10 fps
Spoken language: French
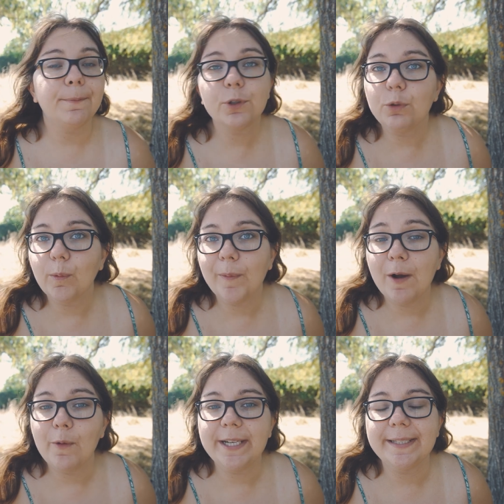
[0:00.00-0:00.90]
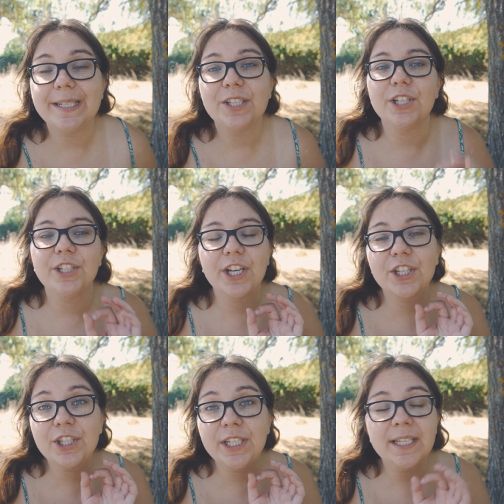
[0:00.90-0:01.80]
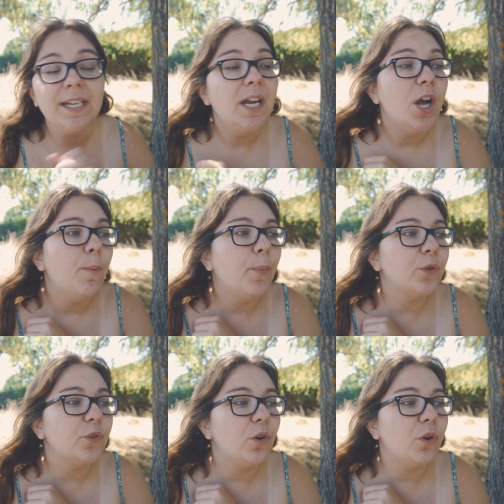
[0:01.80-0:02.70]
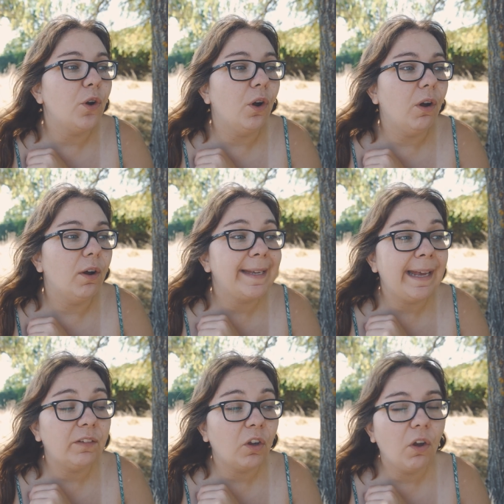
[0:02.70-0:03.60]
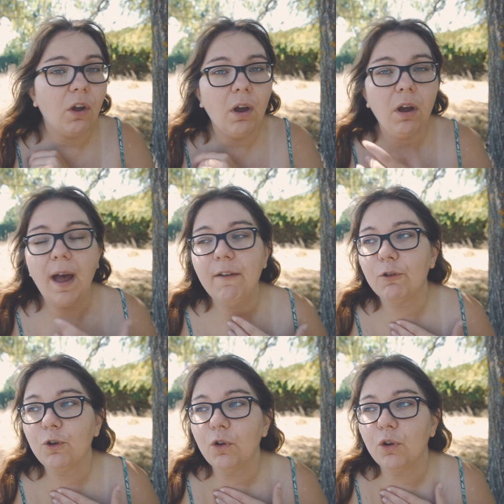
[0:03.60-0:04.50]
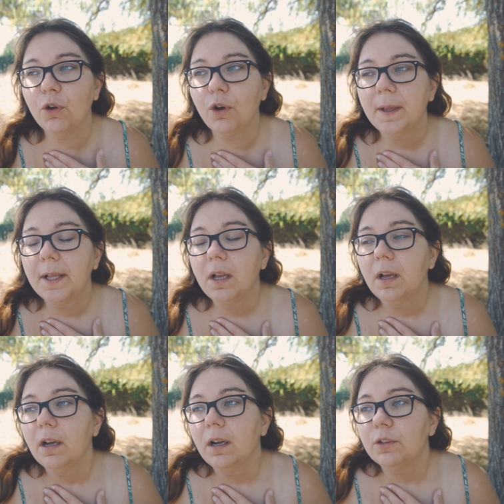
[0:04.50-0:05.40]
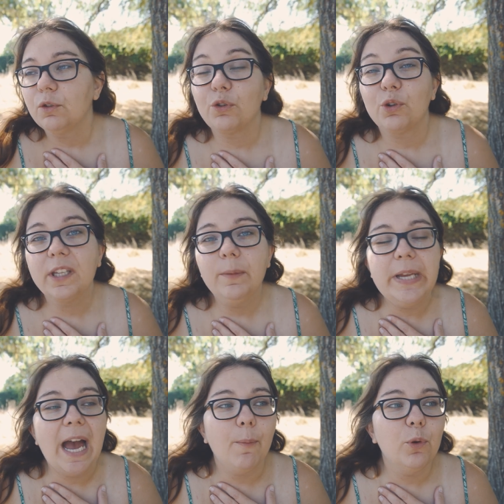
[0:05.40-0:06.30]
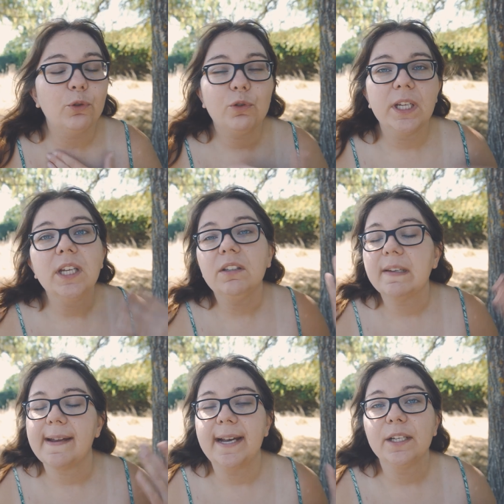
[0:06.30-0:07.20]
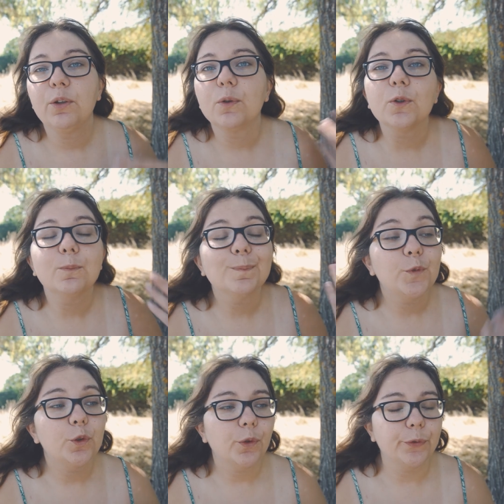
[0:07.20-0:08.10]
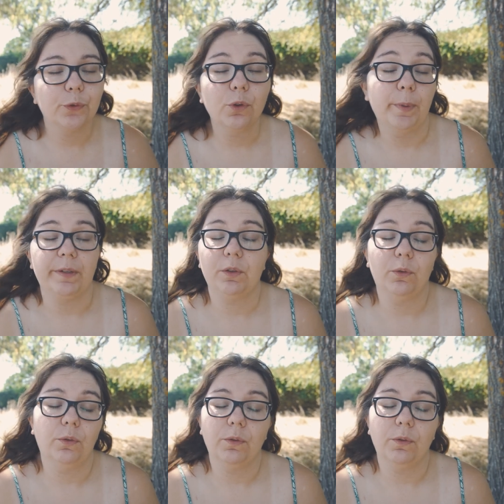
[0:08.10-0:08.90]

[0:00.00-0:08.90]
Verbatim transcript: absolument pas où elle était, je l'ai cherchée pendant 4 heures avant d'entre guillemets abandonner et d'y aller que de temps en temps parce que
* * *
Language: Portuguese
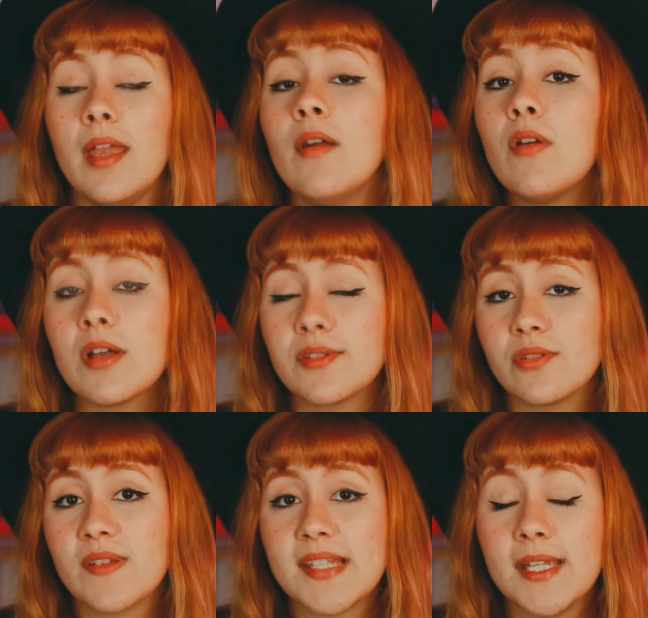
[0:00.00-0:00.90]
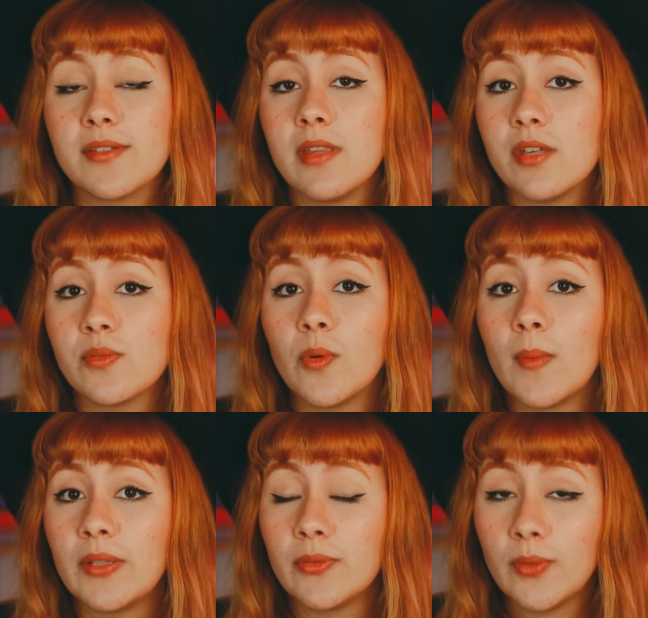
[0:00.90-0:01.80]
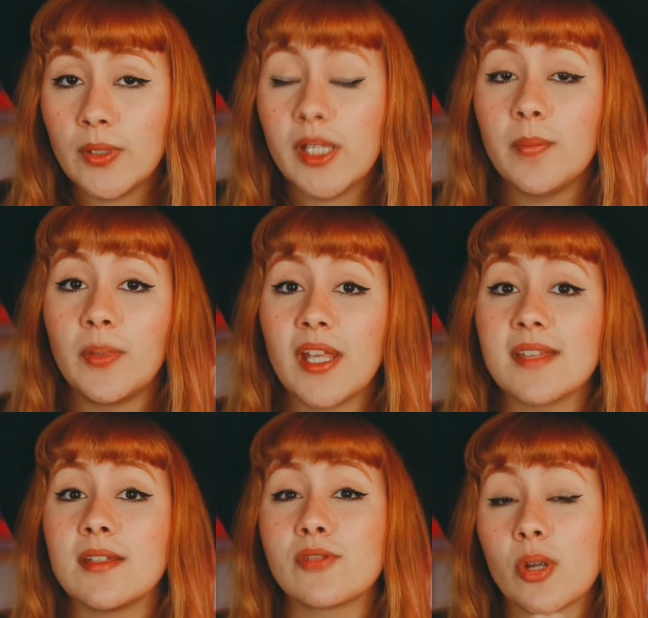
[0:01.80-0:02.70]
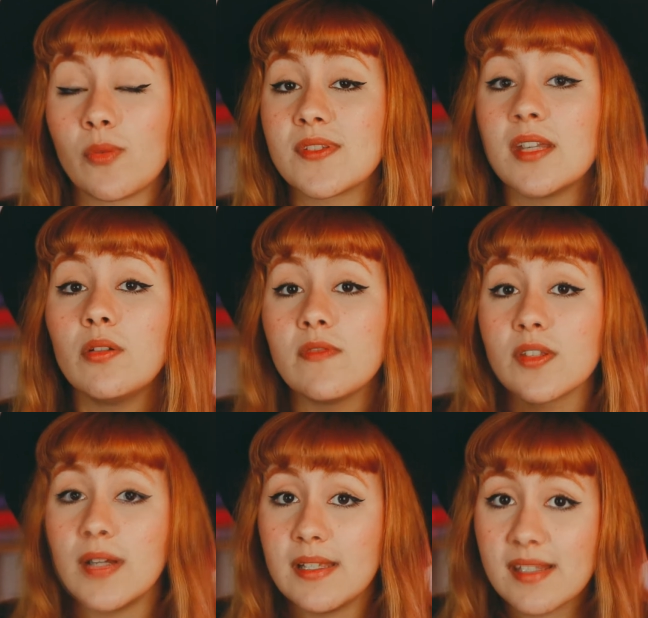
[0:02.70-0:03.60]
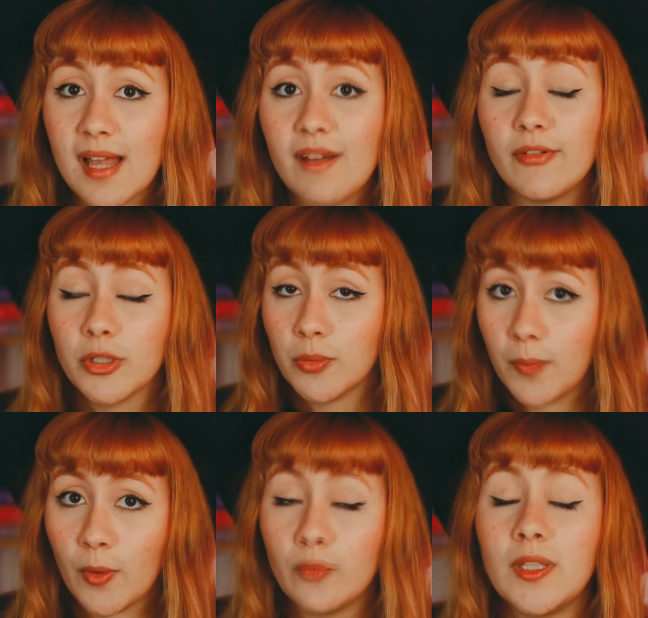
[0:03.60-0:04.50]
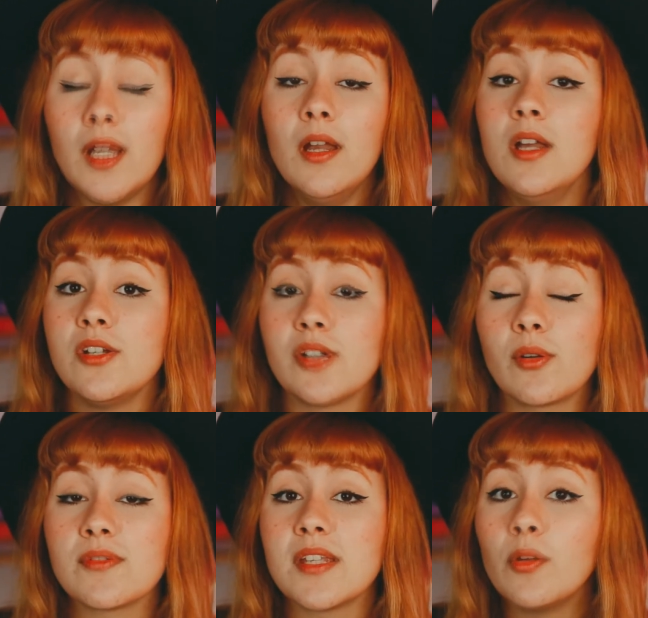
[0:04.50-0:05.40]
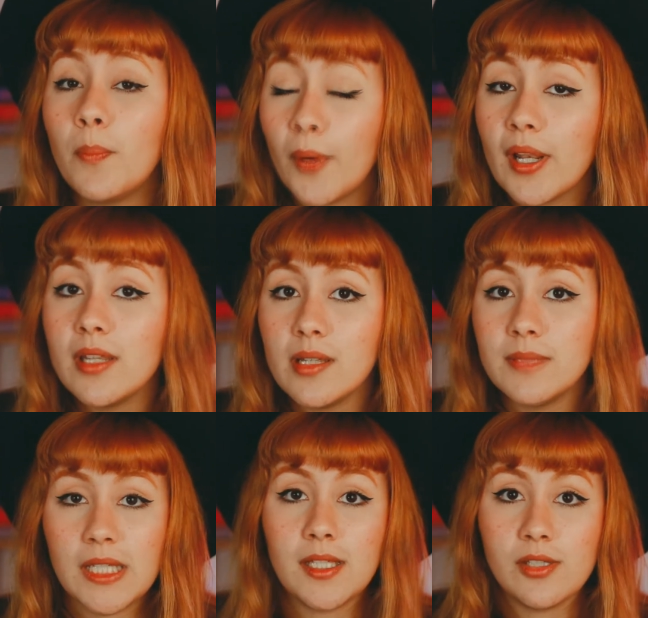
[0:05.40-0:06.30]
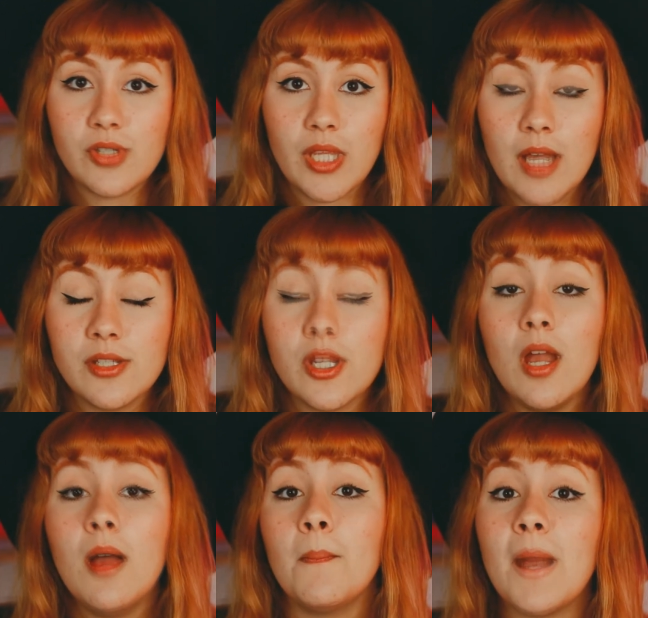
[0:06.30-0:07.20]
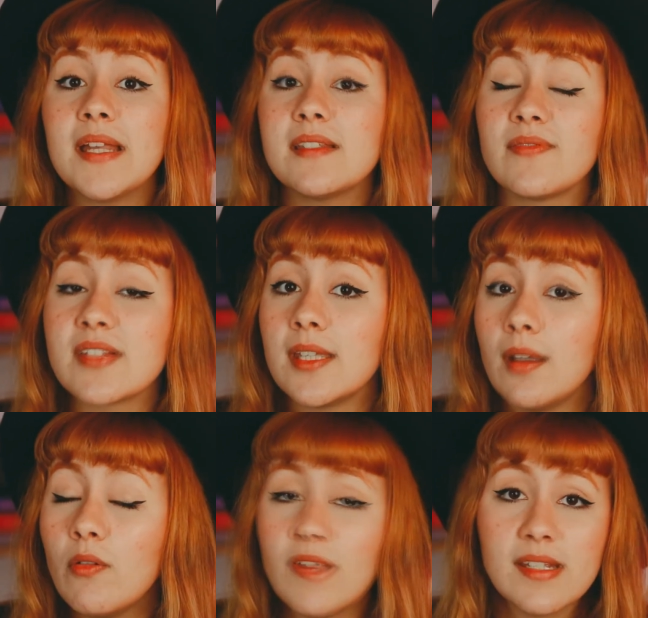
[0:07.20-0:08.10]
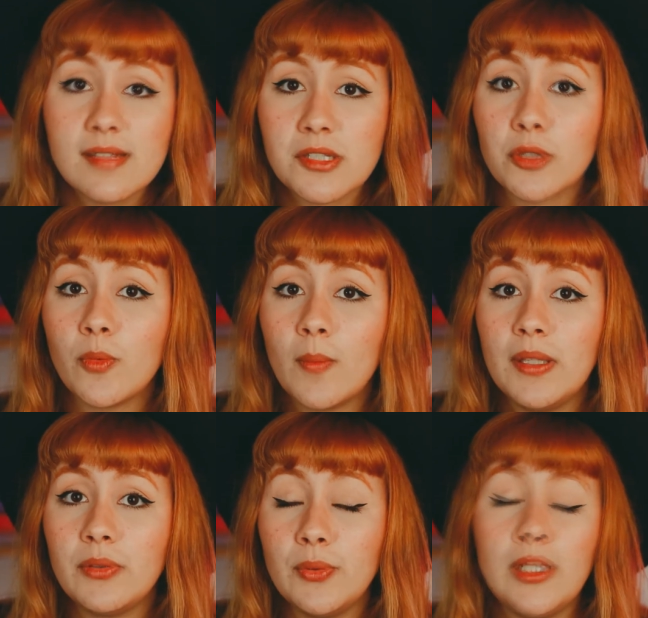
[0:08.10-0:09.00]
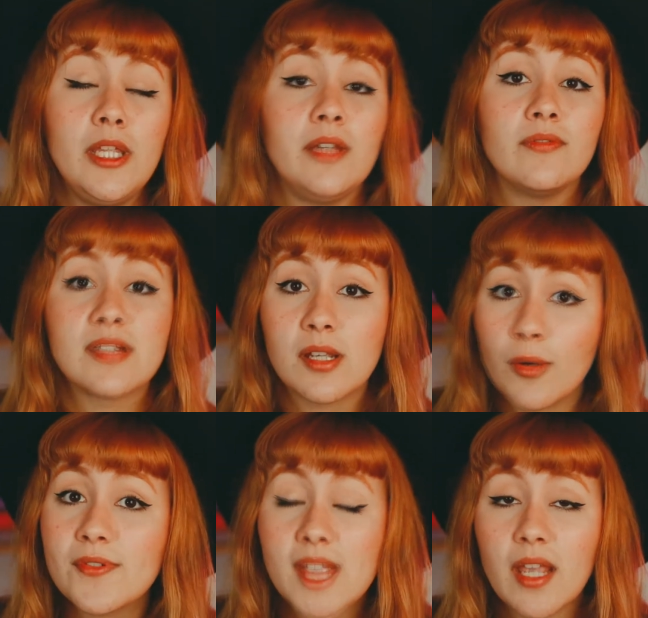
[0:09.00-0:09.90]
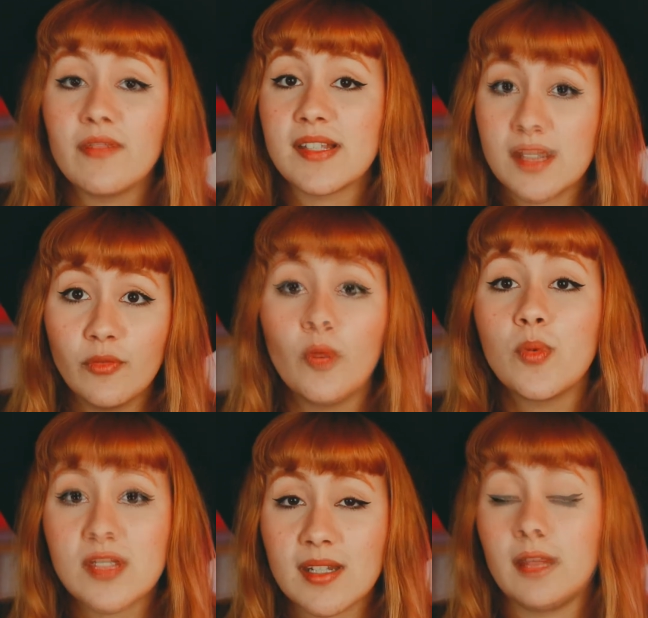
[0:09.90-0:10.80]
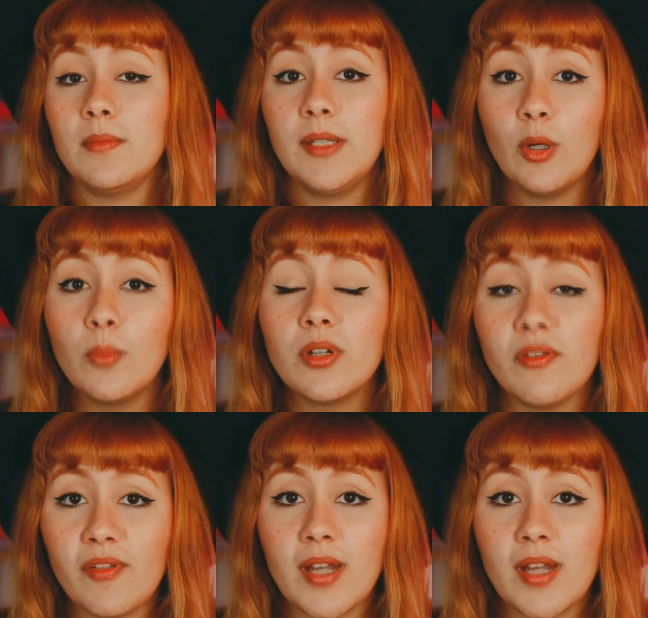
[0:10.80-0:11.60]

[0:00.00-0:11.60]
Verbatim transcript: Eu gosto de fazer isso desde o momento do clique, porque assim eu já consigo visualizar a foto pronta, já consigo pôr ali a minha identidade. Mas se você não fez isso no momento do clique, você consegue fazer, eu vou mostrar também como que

### Exercise details
Using the material above, tally the lines that hold the string "transcript". Reply with the number alone.

### Task result
2